Nas falas das actrizes e actores notava-se que havia algo de diferente em relação ao que estamos habituados a ouvir nos actores profissionais. Mais lentidão, por vezes, como se houvesse algumas dificuldades de articulação nas palavras, subidas e descidas de voz que pareciam menos ensaiadas que sons saindo do interior de cada um deles. Também os movimentos eram claramente diferentes daqueles que se ensinam no teatro profissional: os passos pareciam obedecer mais ao instinto do que a qualquer mecanização programada pela encenação, mas não deixavam de partilhar, de forma harmónica, os espaços que os separavam. Depois… bem, depois «escutei» silêncios inesperados e longos que me provocavam sucessivas interrogações.
Quem era esta gente? Como haviam chegado ali? O que os tinha motivado para este espectáculo?
E, o mais surpreendente: a coreografia desenvolvida parecia estar em perfeita harmonia com uma aparente falta de jeito para o ballet. Mas seria isso que se procurava? E, quando se ocultavam como uma massa informe, sob um enorme pano, faziam-no de forma tão convincente que eu me quedava numa ansiosa expectativa: que virá a seguir?
Lentamente fui-me apercebendo do que se passava, do que se pretendia transmitir, da exiguidade de recursos que amplifica a imaginação, e dei por mim surpreso perante aquilo que contemplava. E não adormeci !
No final tive a oportunidade de conviver durante alguns instantes com as actrizes e actores que participaram no espectáculo: e senti-me feliz ao compartilhar das sonoras e alegres gargalhadas de alguns deles, da forma desinibida como comunicavam, sem se importarem com os olhares de viés de alguns «vizinhos».
Eles tinham conseguido preencher um espaço praticamente vazio com uma arte reinventada, fruto da provocação que o grupo do Teatro Arado lhes fez.
E aconteceu TEATRO! Se não foi uma experiência nova, foi, pelo menos, original. E para mim foi altamente gratificante, recordando-me aquilo que Peter Brook escreveu:
«Para que alguma coisa relevante ocorra, é preciso criar um espaço vazio. O espaço vazio permite que surja um fenómeno novo, porque tudo que diz respeito a conteúdo, significado, expressão, linguagem e música só pode existir se a experiência for nova e original. Mas nenhuma experiência nova e original é possível se não houver um espaço puro, virgem, pronto para recebê-la».

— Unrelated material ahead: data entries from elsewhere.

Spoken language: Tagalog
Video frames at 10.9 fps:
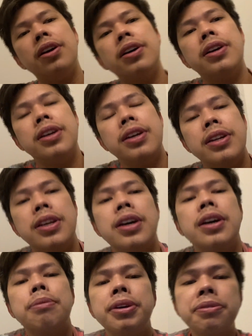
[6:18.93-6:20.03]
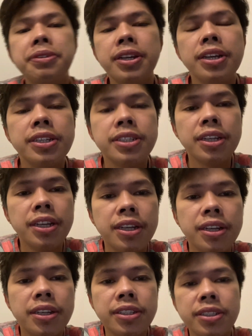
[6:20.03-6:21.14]
And uh, by the way guys,
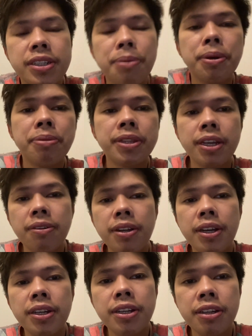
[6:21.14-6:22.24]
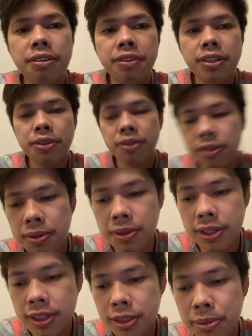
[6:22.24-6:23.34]
eh, since kapapatay ko lang ng video ko
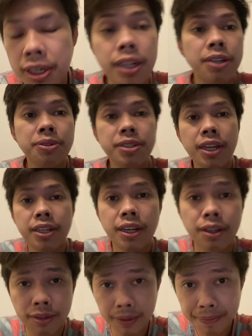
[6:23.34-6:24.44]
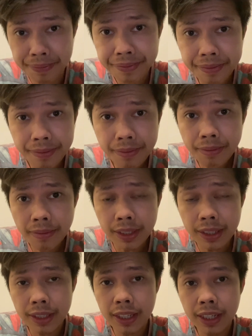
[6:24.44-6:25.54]
which is maliligo sana ako.
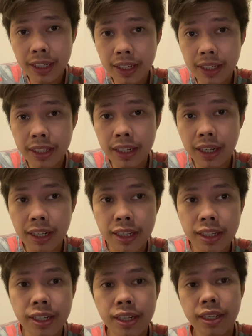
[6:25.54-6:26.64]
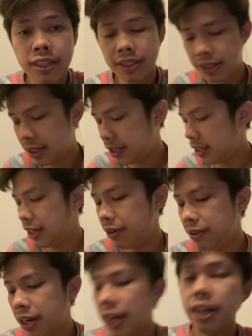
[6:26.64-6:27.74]
And uh, as in
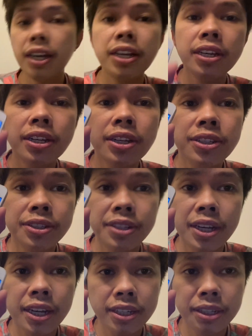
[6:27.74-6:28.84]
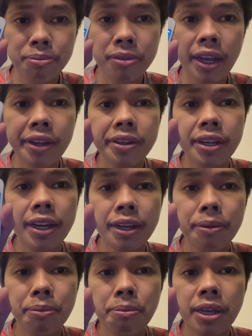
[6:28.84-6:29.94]
ngayon lang, so naka-receive tayo
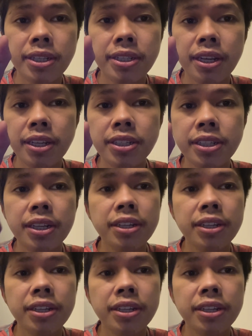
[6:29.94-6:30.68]
ng message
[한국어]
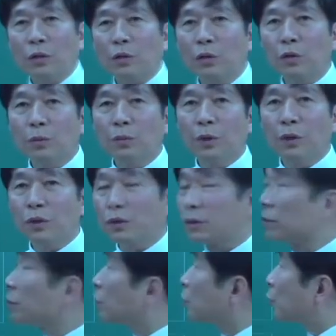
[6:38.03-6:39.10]
그 면허
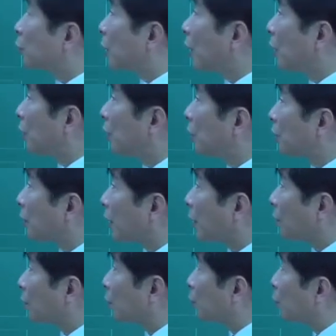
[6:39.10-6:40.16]
취득하려는
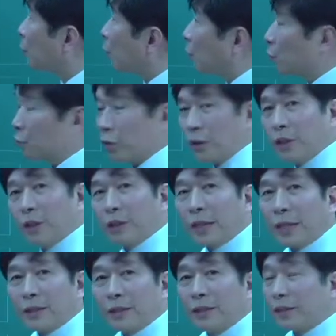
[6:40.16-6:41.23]
사람들도 우리 이
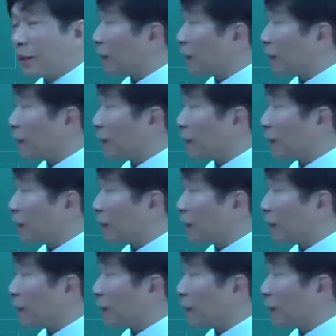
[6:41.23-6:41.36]
같은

É ISTO QUE EU ESPERO DO TEATRO!


NOTA ― O «Espaço T» surgiu no Porto, há quase dez anos, com o objectivo de redefinir a tradicional abordagem de ressocialização das minorias desfavorecidas e marginalizadas. Aqui convivem no mesmo espaço deficientes, toxicodependentes e pessoas "normais", recorrendo à arte como instrumento de terapia.


(Texto publicado em Que Cena, n.º 1-Primavera-2008)


FERNANDO PEIXOTO


[1] ― BROOK, Peter ― O Espaço Vazio. Lisboa: Orfeu Negro, 2008, p. 213.